THE PROBLEM:
Write the data out again exactly, dropping any images it holds.

(Stored items)
══════

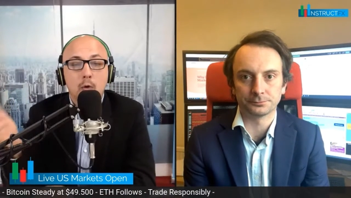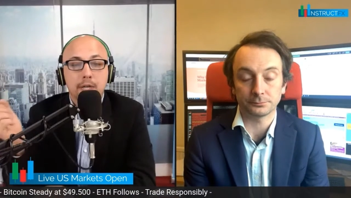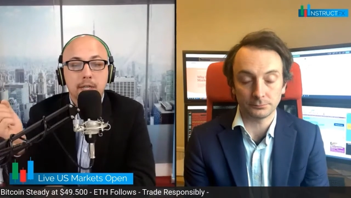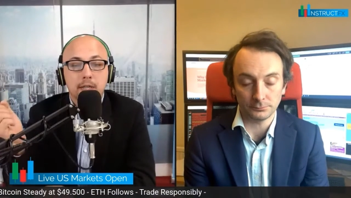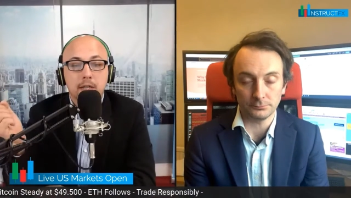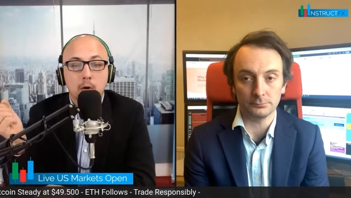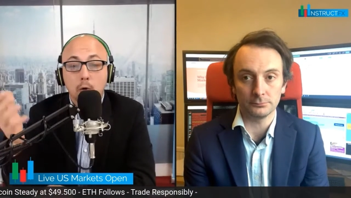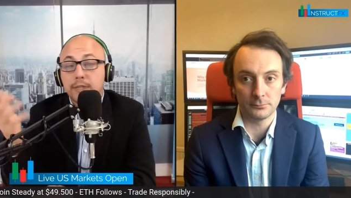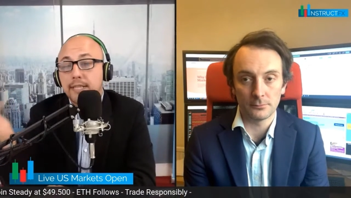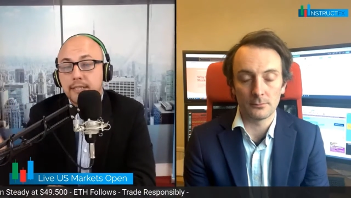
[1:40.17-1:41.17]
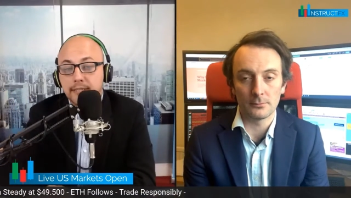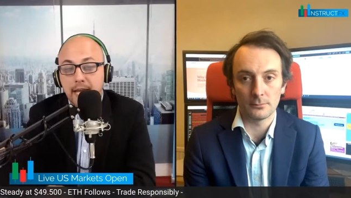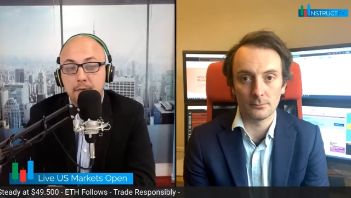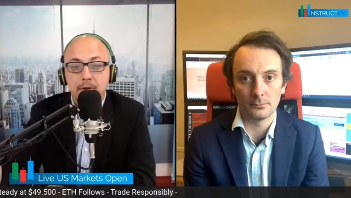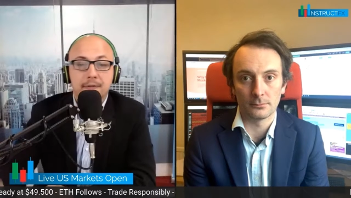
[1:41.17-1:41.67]
Speaker 1: on uh, halting the
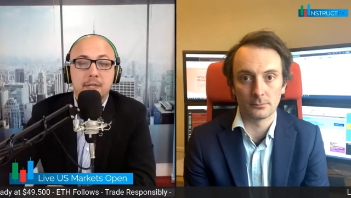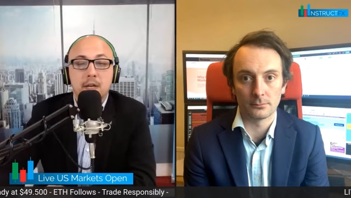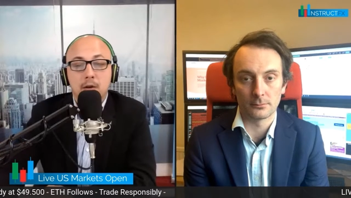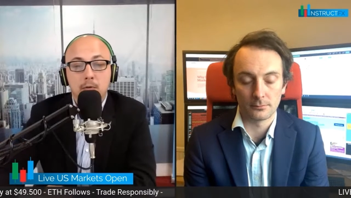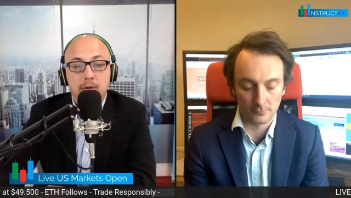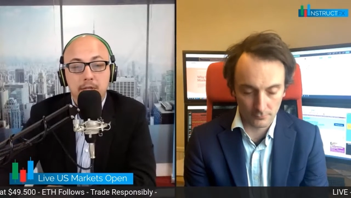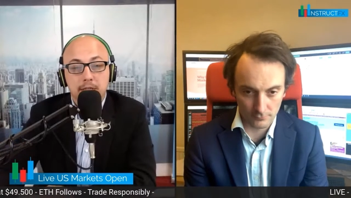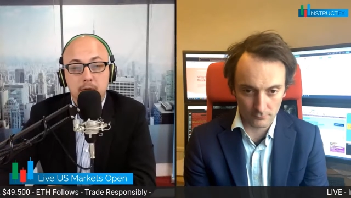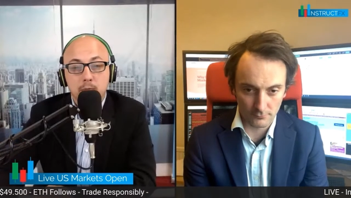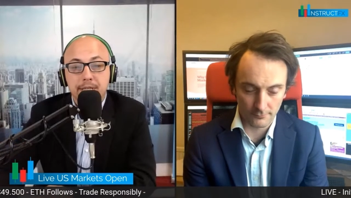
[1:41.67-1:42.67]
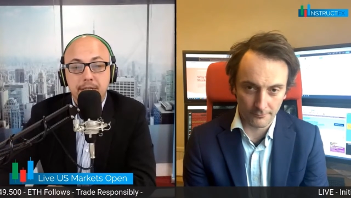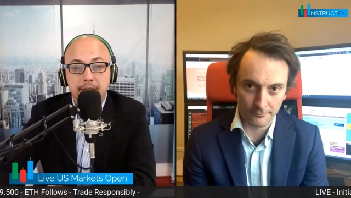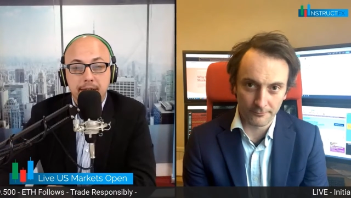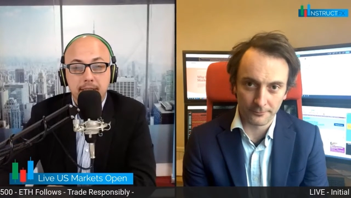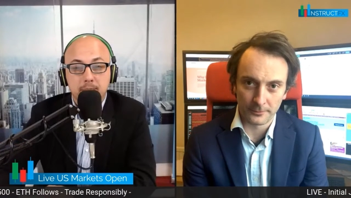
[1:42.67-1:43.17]
tariffs on uh,
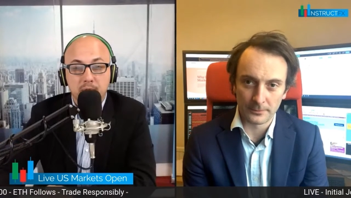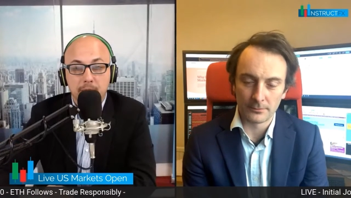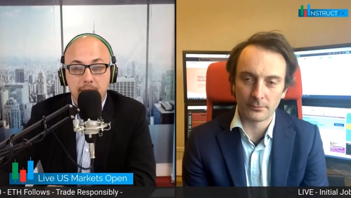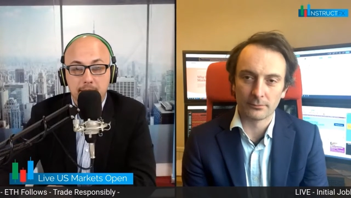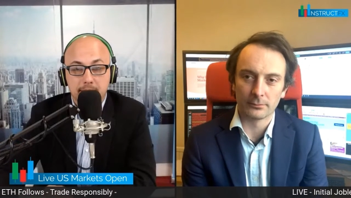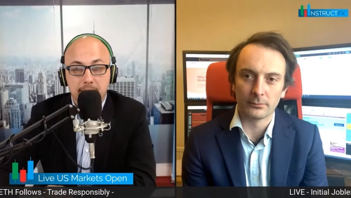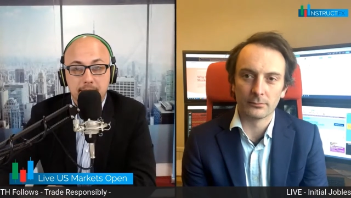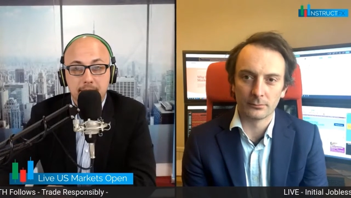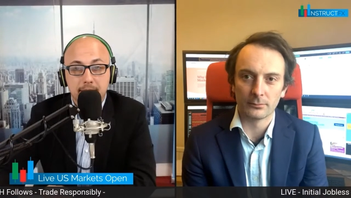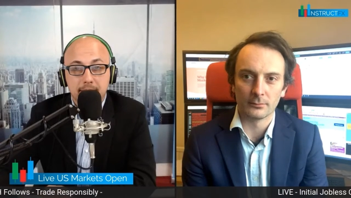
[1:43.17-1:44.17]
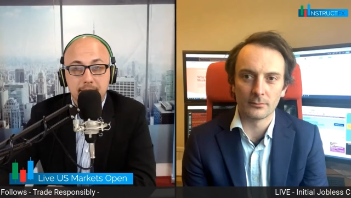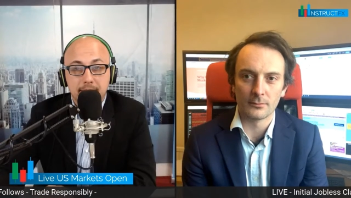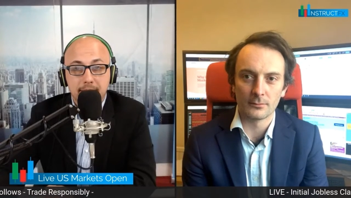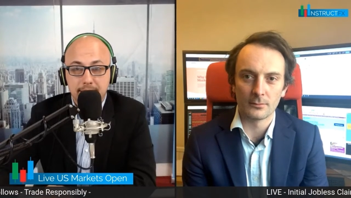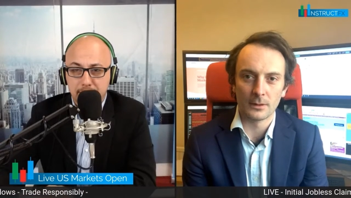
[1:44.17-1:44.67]
whiskey and other products.
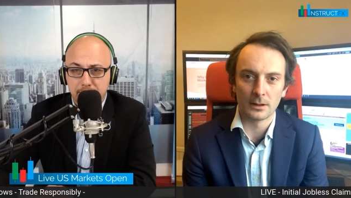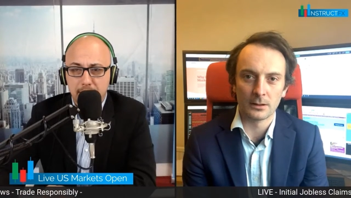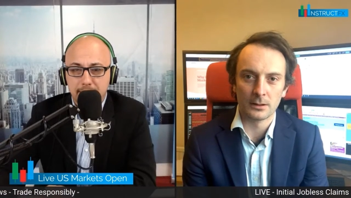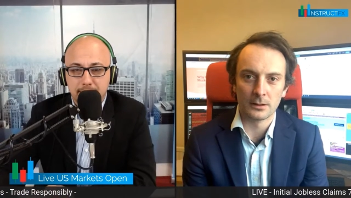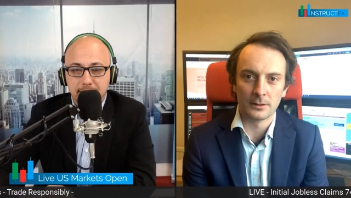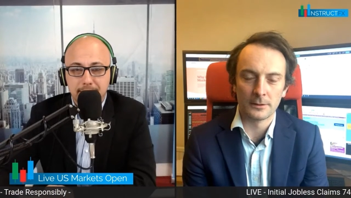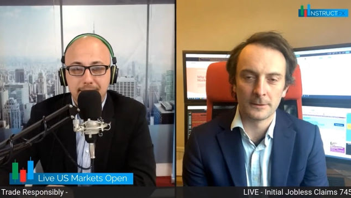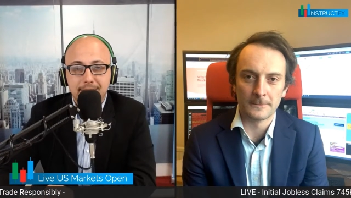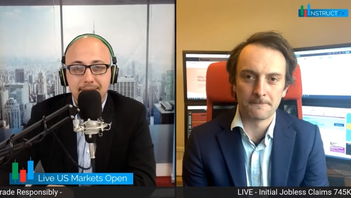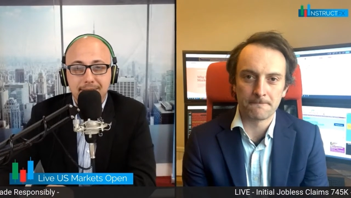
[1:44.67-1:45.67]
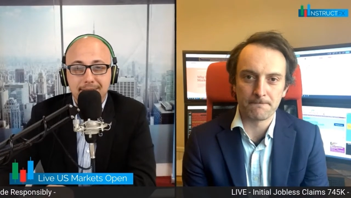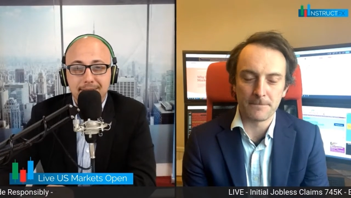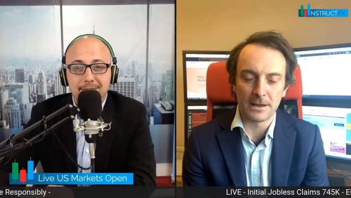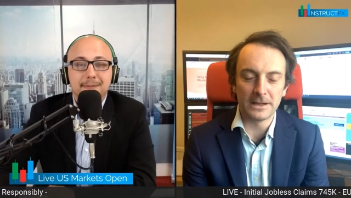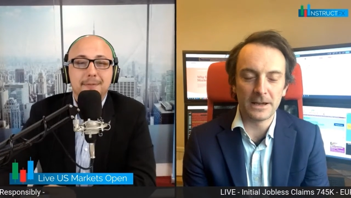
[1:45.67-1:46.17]
Is that right?
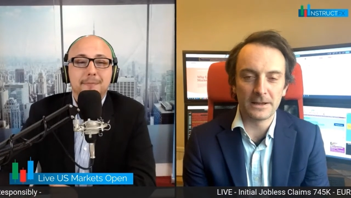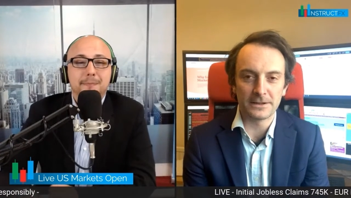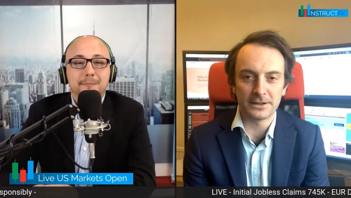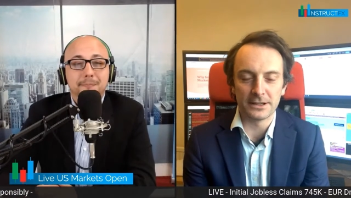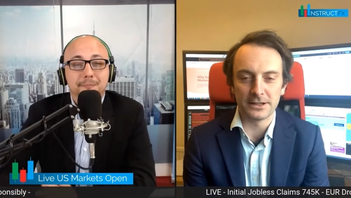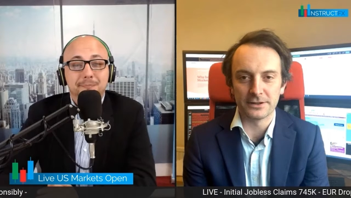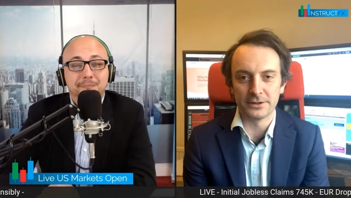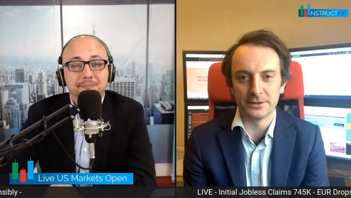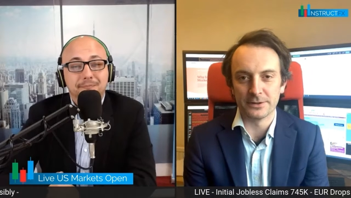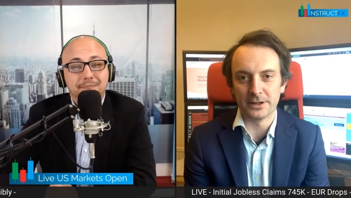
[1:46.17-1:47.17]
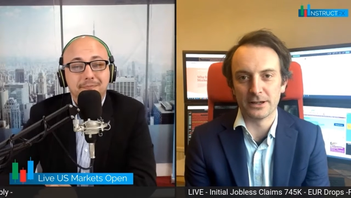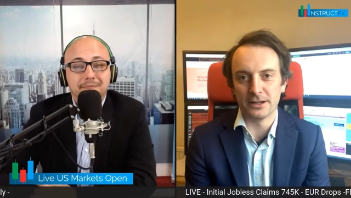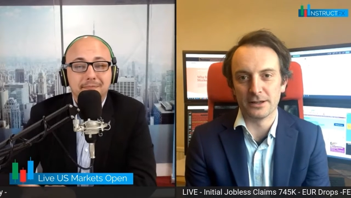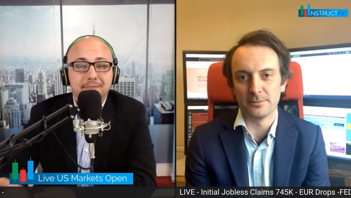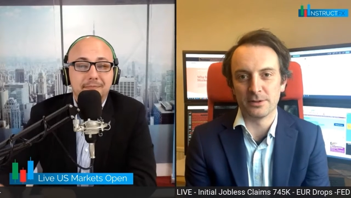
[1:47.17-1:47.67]
Speaker 2: Yeah, that's it. So
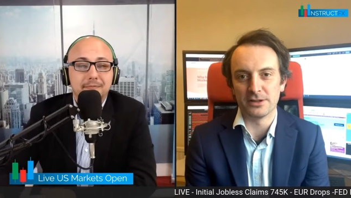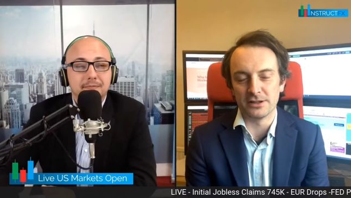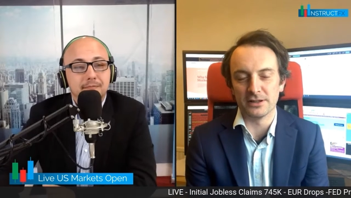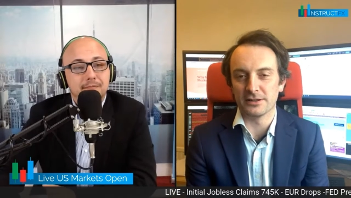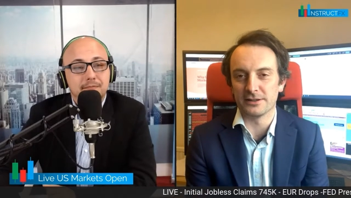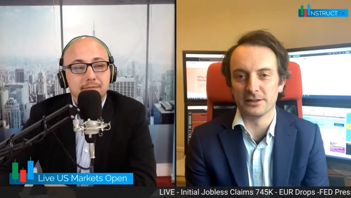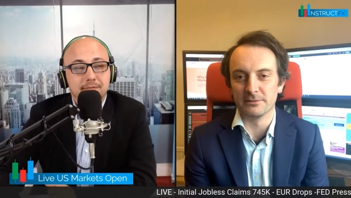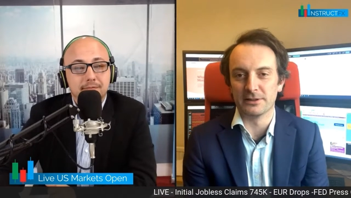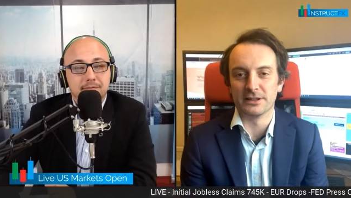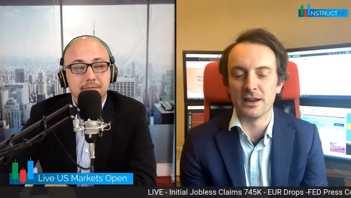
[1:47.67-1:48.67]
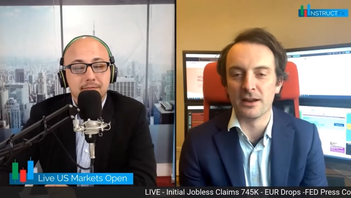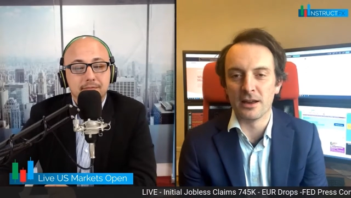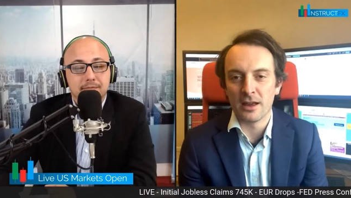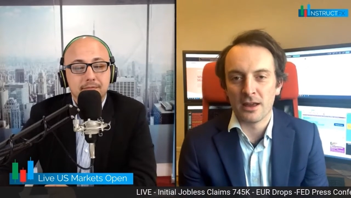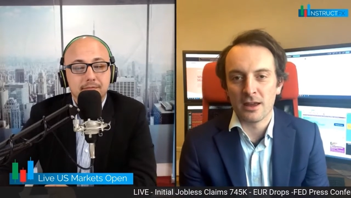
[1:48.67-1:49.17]
uh, the budget yesterday was uh,
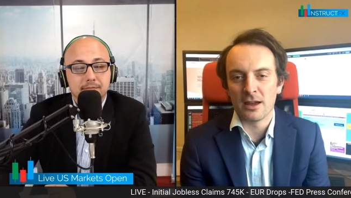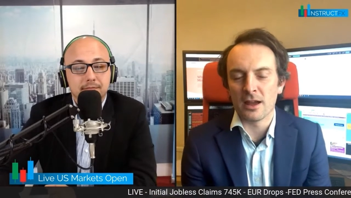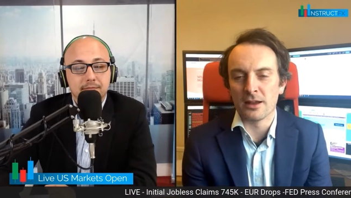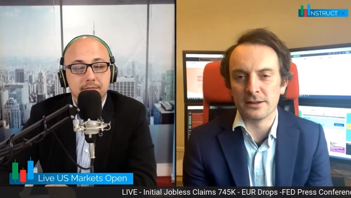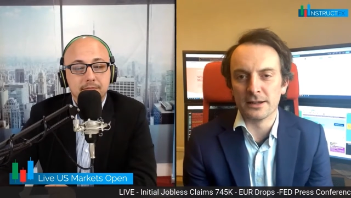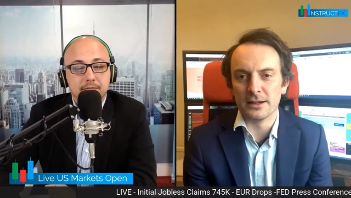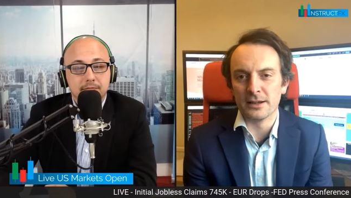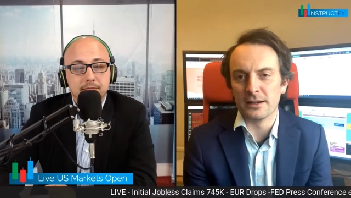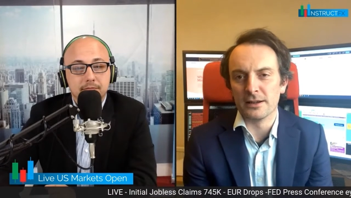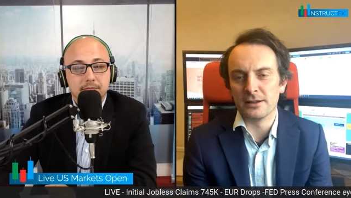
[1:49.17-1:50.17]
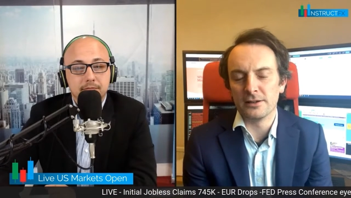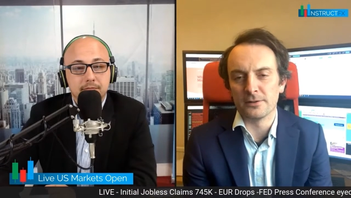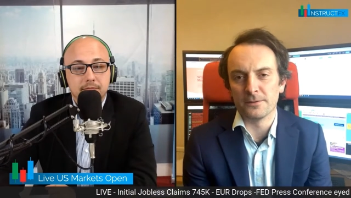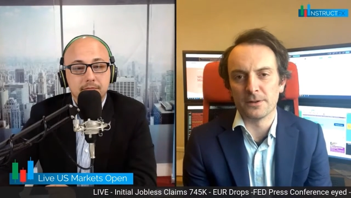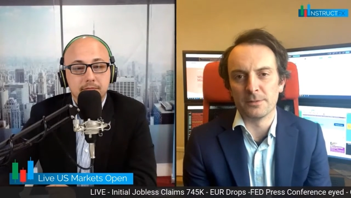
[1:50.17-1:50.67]
had uh, you know
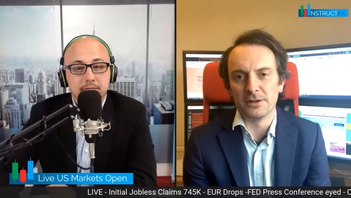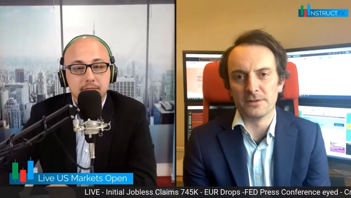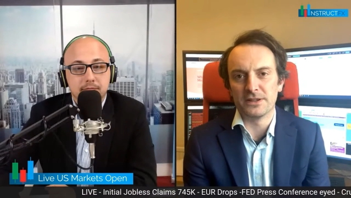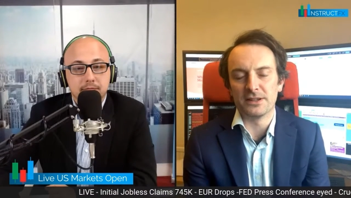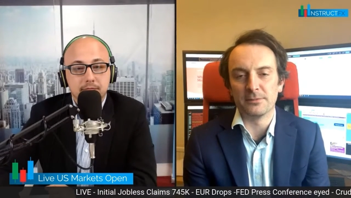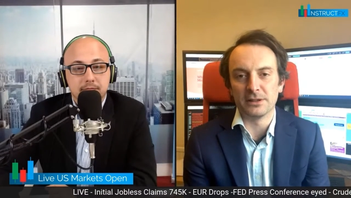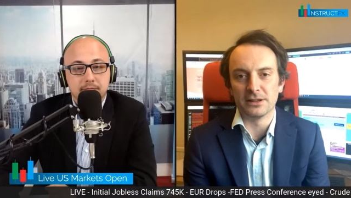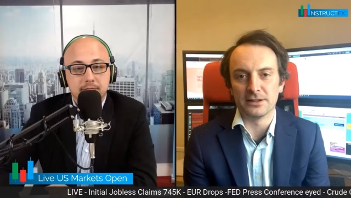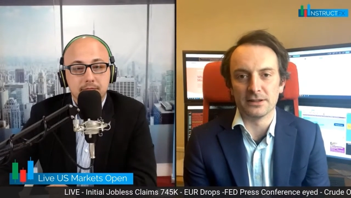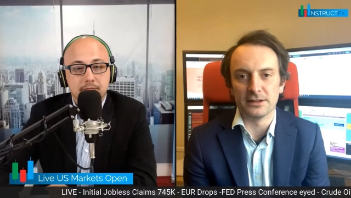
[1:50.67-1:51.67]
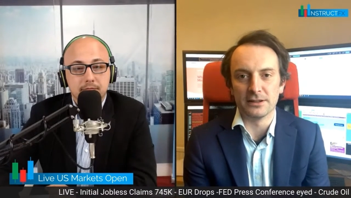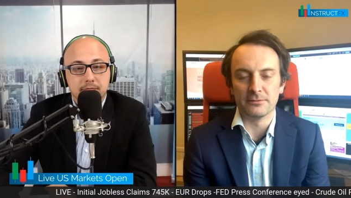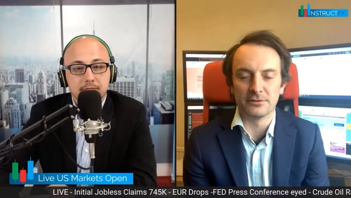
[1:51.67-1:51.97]
a fair bit of stimulus in it. It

══════

EXPECTED ANSWER:
[1:40.17-1:41.17]
[1:41.17-1:41.67]
Speaker 1: on uh, halting the
[1:41.67-1:42.67]
[1:42.67-1:43.17]
tariffs on uh,
[1:43.17-1:44.17]
[1:44.17-1:44.67]
whiskey and other products.
[1:44.67-1:45.67]
[1:45.67-1:46.17]
Is that right?
[1:46.17-1:47.17]
[1:47.17-1:47.67]
Speaker 2: Yeah, that's it. So
[1:47.67-1:48.67]
[1:48.67-1:49.17]
uh, the budget yesterday was uh,
[1:49.17-1:50.17]
[1:50.17-1:50.67]
had uh, you know
[1:50.67-1:51.67]
[1:51.67-1:51.97]
a fair bit of stimulus in it. It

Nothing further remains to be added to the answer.